New York City-based Richard Garet is a sound/video artist and painter. His work is focused on “the phenomena found and produced in aural and visual time-based media, in nature’s processes, and human beings' relationship with both artificial and natural environments.“ His steadily expanding discography includes his solo CD release Intrinsic Motion (NVO, 2006) and several collaborative works [EA - Balancing Act with Controlled Dynamics: Take Two (Conv, 2008) ; Territorium - with Dale Lloyd, Jos Smolders, and Ubeboet (NVO, 2005)] and compilation appearances [Extract: Portraits of Sound Artists (NVO, 2007)]
Armed with the idea of the "need to make a composition in which the listener would just get lost in it," L'avenir arose from a multiple-layered blend of digitally collected and processed electro-acoustic and synthetic sounds. Richard described for me via email the interesting origins/background of this composition which is quoted in part below:
In November 2006 I did a performance installation at LMAK Project gallery in Chelsea, NYC, with sounds collected during August, September, and October of 2006, that consisted of a sonic field focused on the same pitch but with different timbre or color tone. The piece was presented through 4 devices and each device was in shuffle-mode so all the sounds were coming in and out and the piece was being constructed randomly and always going somewhere. While the aural experience was taking shape I was doing live video processing. When I perform live if I play with both visual and audio I usually pre-prepare one and I interact with the other live and in that case I chose sound to be the pre-prepared material. So after the performance I really liked the way the sound played its role. Initially the sound was supposed to just accompany the video and nothing else but then since I really liked the result I decided to keep working on it and make a composition from that material. These were the sounds that I used in L’avenir. The sources were mainly field recordings with texture and pitchy like characteristics processed until pitch is all you hear.

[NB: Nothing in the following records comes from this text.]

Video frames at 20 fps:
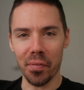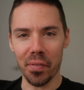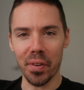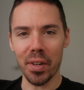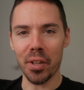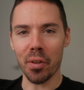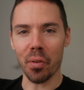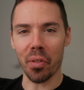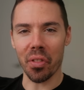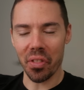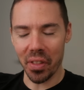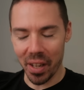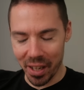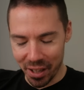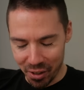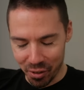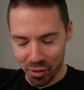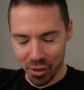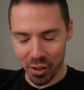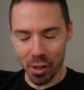video,
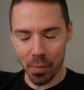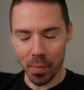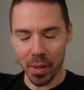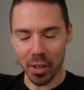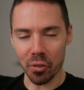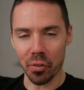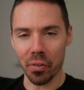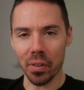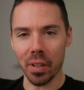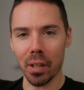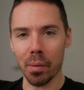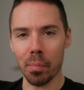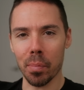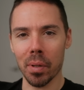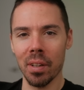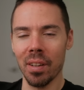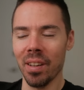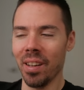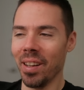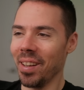thank you so much, Philip.
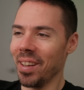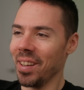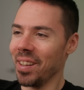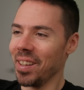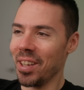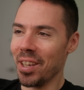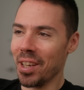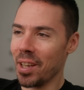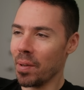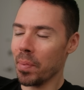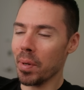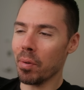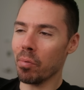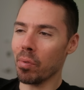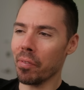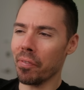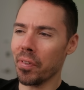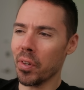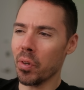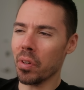He can be
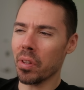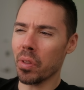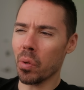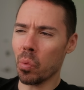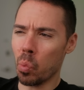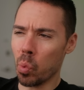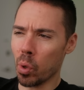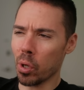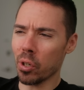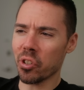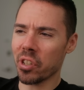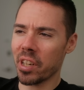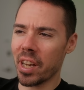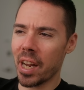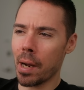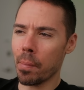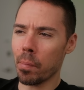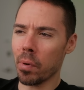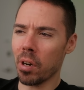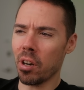reviewing the worst
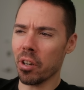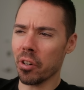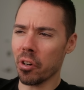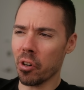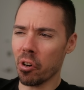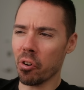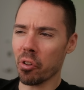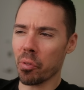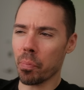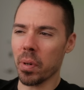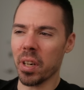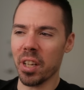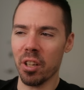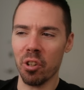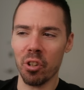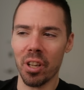camera on Earth, but he'll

L’avenir is a composition of three parts: Part I (0 - 4:01) commences with a very distinctive barely audible staccato pitter-patter (which reminds me of the percussive sound of a light rain striking a metal surface). Part I effortlessly transitions into Part II (4:02 - 40:10) which [but for a rather surprising and abrasive interlude (11:59 - 12:49)] is a lengthy stretch of beautiful experiments in tonal flux. It’s the dynamic and unpredictable interplay between various layers of tones in this segment that promote a feeling of being lost. Part III (40:11 - 49:00) brings L’avenir to tenuous conclusion with a divergent segment of fragile minimalism with hazy drones and brittle scratchiness. One of the most notable aspects of L’avenir is the elegant way that it gradually unfolds during the course of its 49-minute duration. A blend of purposeful composition balanced with an equal portion of randomness creates a slightly tense ambiance by juxtaposing the predictable with the unforeseen. Also contributing to this edginess are transitions that are sometimes smooth and barely noticeable and at other times abrupt and startling.
l'avenir shows Richard Garet in one of his best creative moments to date and demonstrates just how paradoxically powerful a work of minimal sound art based on a balanced blend of predictability and randomness can be. A very memorable release I think for Winds Measure Recordings.